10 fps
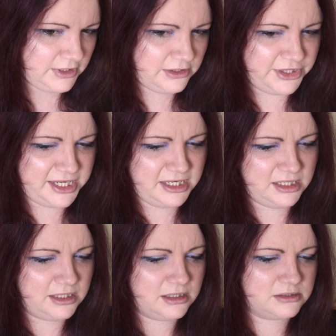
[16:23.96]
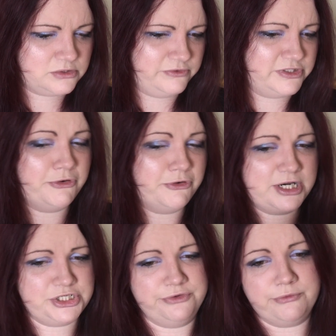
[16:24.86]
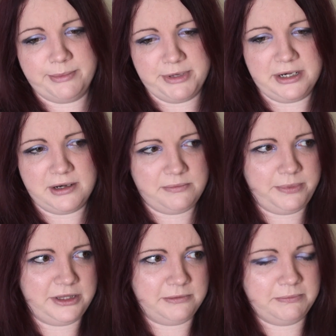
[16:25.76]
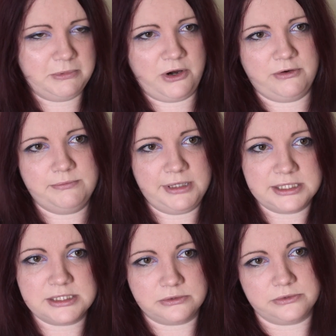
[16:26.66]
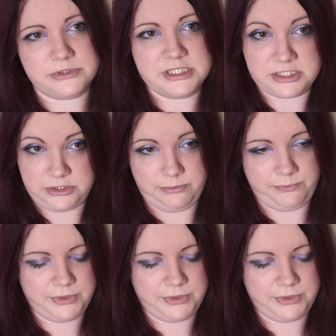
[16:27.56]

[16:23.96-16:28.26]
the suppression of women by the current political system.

━━━━━━━━

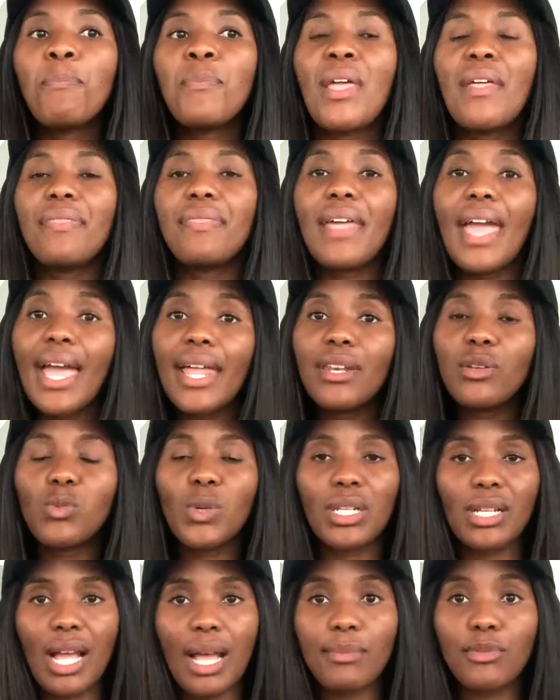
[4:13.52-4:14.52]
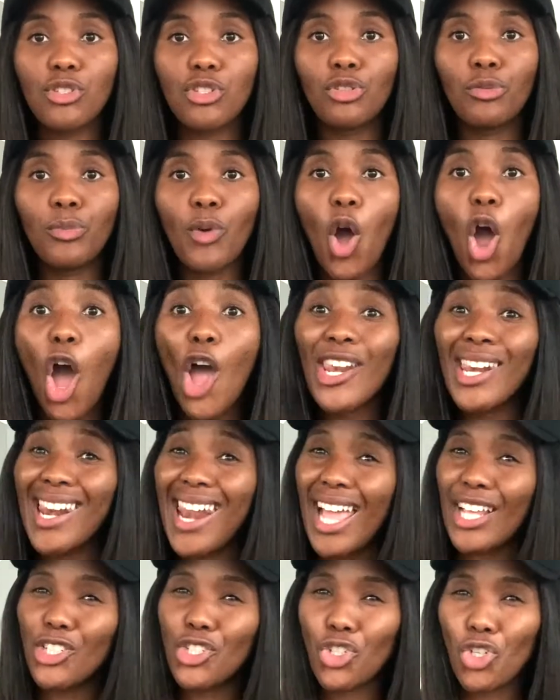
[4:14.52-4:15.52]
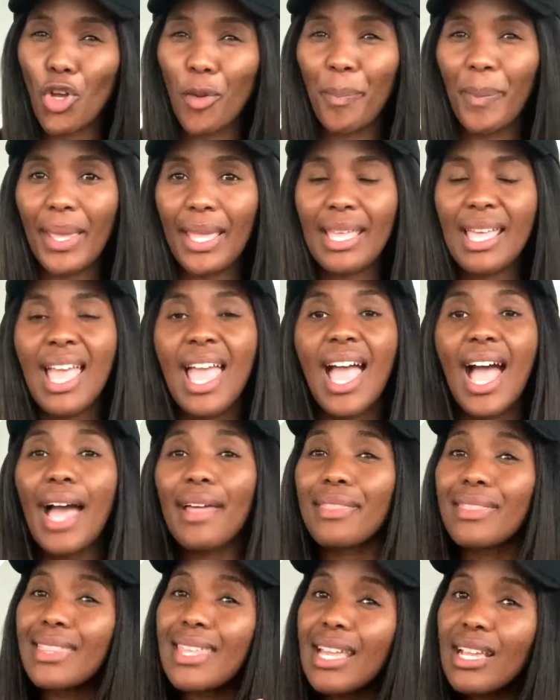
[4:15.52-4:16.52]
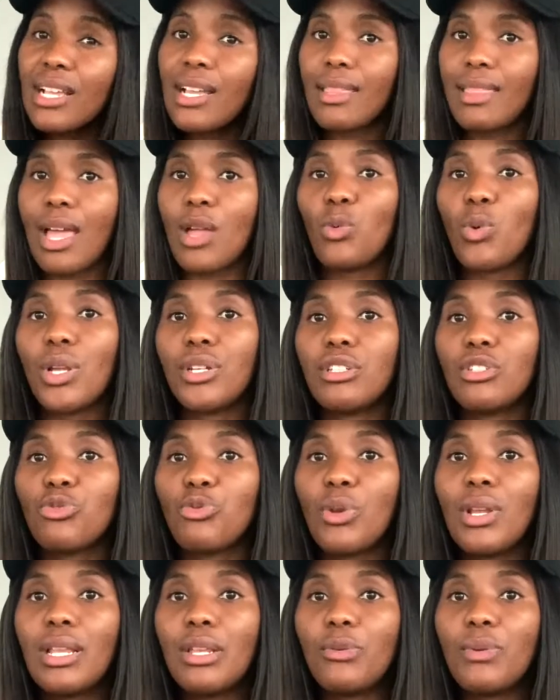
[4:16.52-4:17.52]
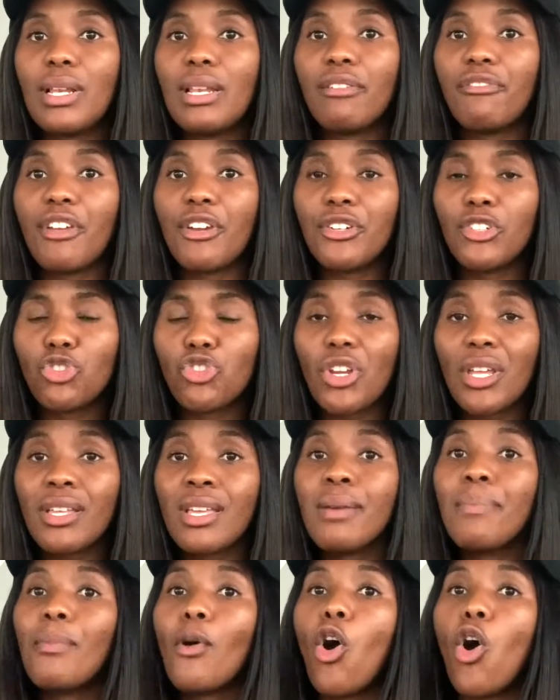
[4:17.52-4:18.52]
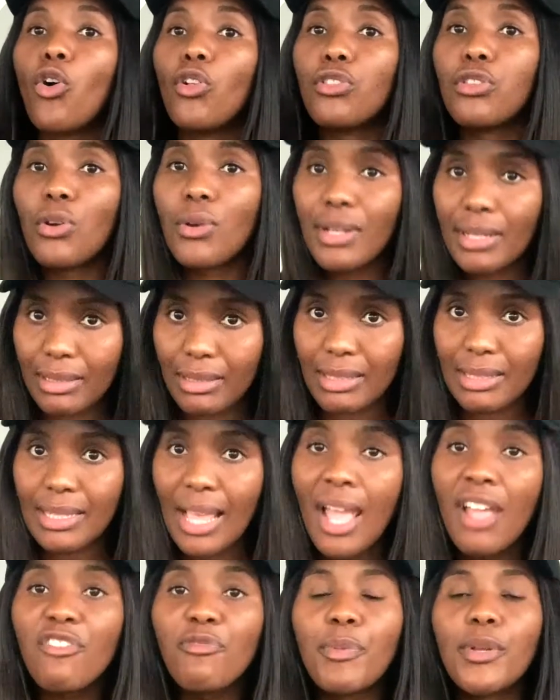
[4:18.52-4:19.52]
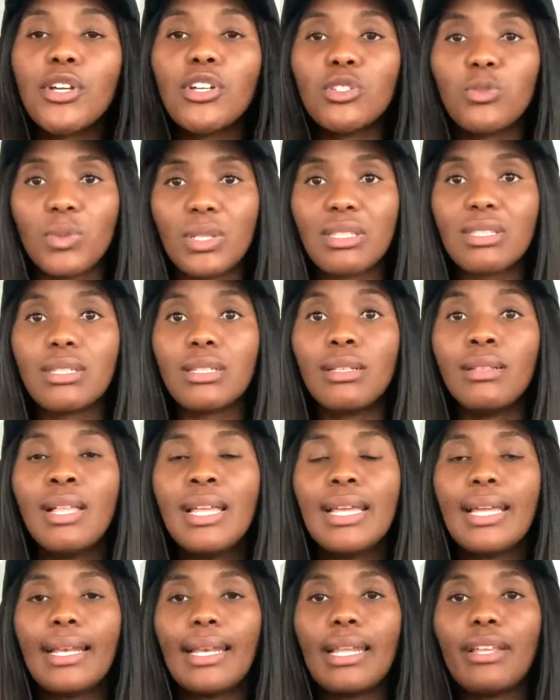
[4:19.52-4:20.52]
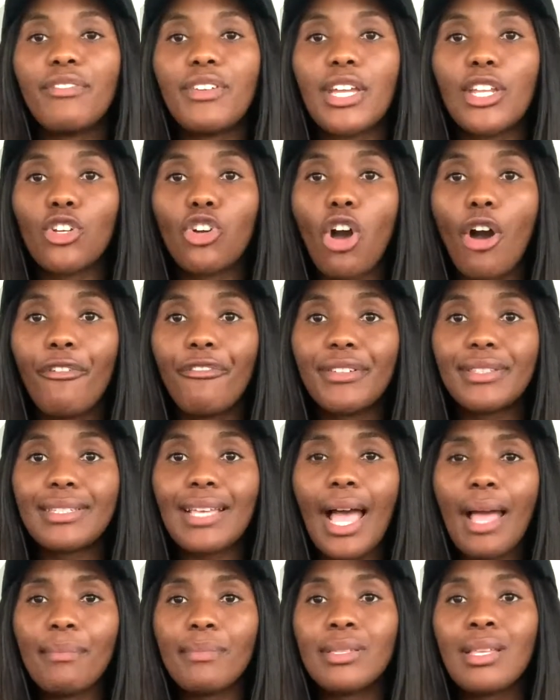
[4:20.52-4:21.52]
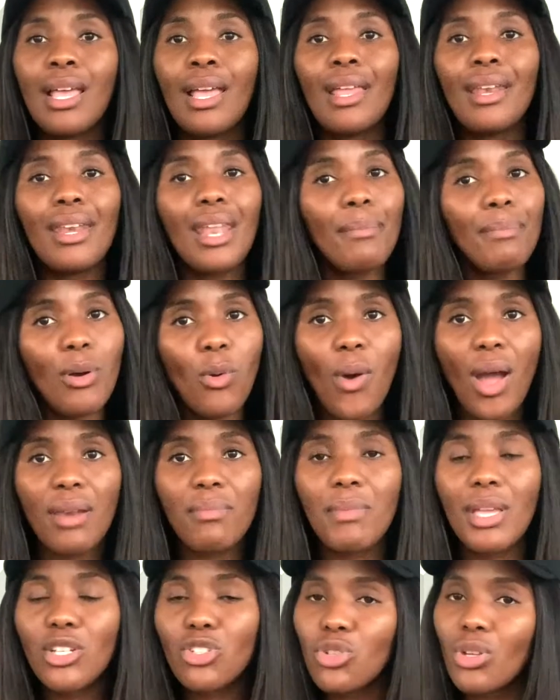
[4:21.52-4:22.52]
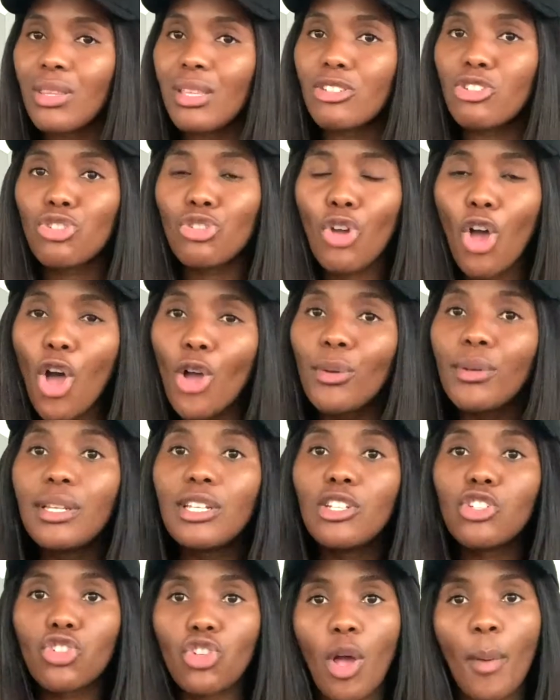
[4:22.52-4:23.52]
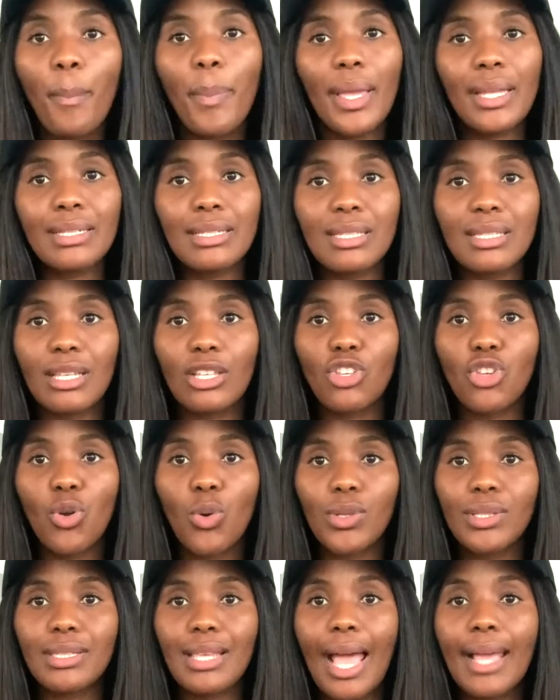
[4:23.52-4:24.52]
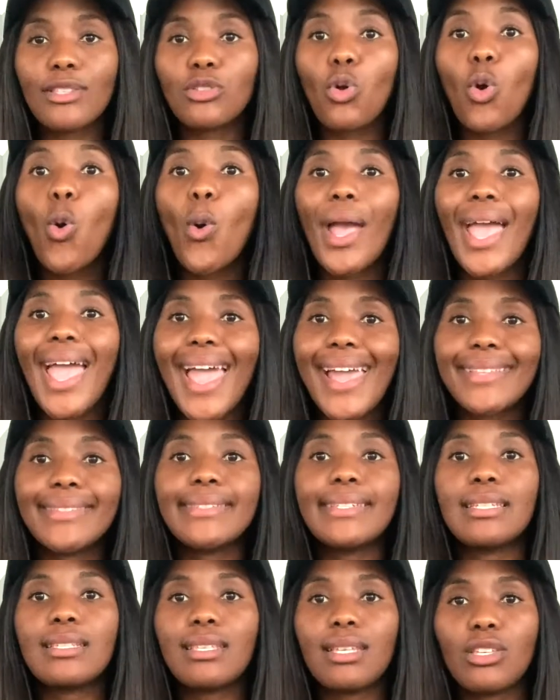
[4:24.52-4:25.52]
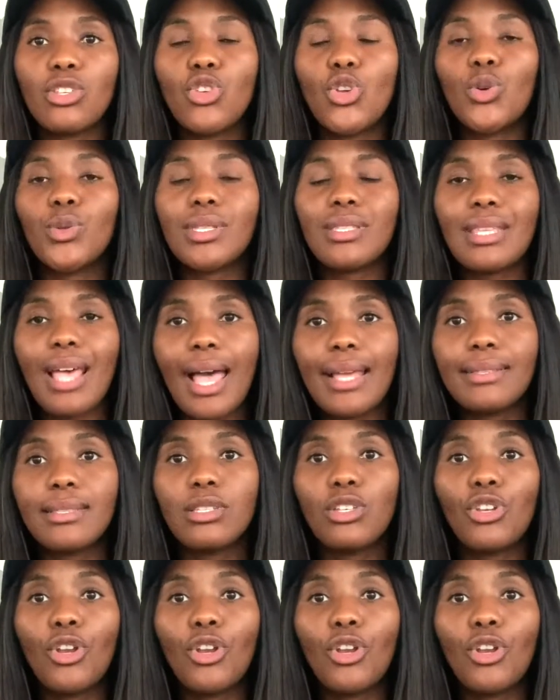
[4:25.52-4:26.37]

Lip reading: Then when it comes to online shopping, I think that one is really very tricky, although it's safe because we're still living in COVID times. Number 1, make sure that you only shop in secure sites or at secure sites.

━━━━━━━━

EXERCISE DIRECTIONS: Treat the line with "[4:13.52-4:14.52]" as the start and the line with "Lip reading: Then" as the end, and return exactly that span of the data above, both ends included, without pictures.

THE COMPLETED TASK:
[4:13.52-4:14.52]
[4:14.52-4:15.52]
[4:15.52-4:16.52]
[4:16.52-4:17.52]
[4:17.52-4:18.52]
[4:18.52-4:19.52]
[4:19.52-4:20.52]
[4:20.52-4:21.52]
[4:21.52-4:22.52]
[4:22.52-4:23.52]
[4:23.52-4:24.52]
[4:24.52-4:25.52]
[4:25.52-4:26.37]

Lip reading: Then when it comes to online shopping, I think that one is really very tricky, although it's safe because we're still living in COVID times. Number 1, make sure that you only shop in secure sites or at secure sites.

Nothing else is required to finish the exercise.